--- Assignment ---
Exclude the pictures and repeat all of the data exactly.

--- Records for the exercise ---
○ ○ ○ ○

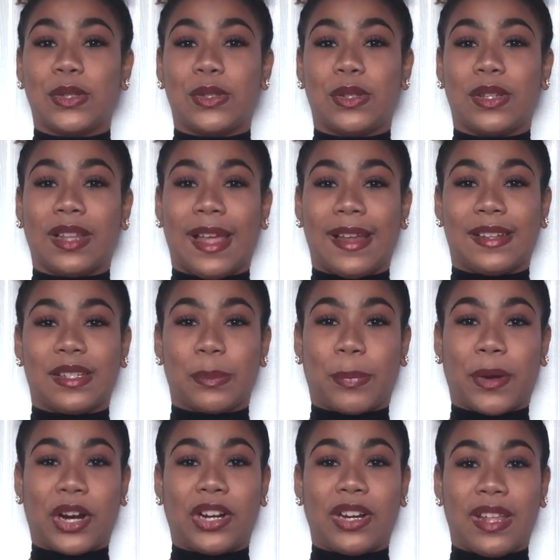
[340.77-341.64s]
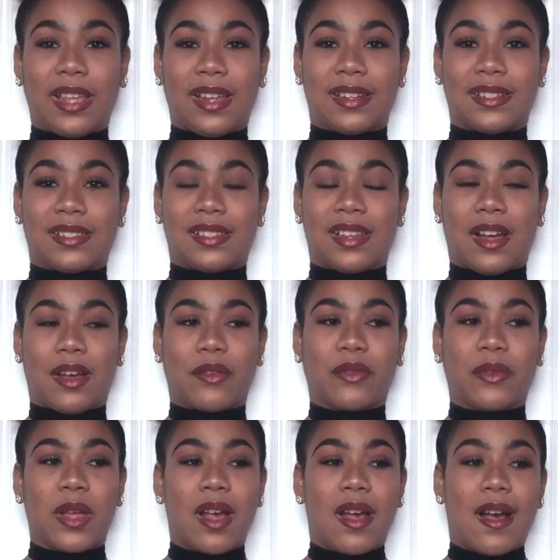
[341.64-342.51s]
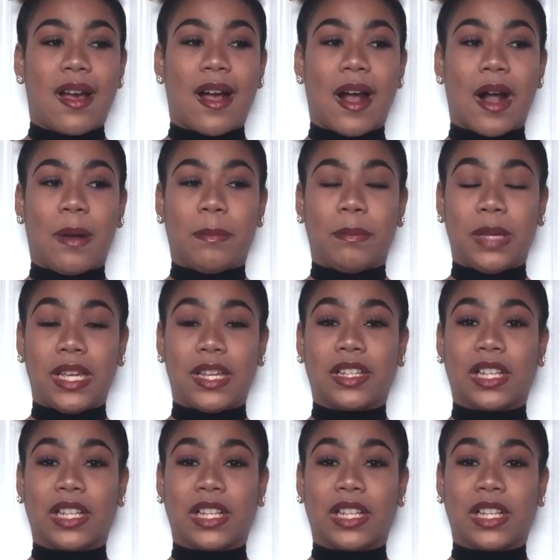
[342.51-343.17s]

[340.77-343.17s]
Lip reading: to partying and stuff. Me,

○ ○ ○ ○

--- Your response ---
[340.77-341.64s]
[341.64-342.51s]
[342.51-343.17s]

[340.77-343.17s]
Lip reading: to partying and stuff. Me,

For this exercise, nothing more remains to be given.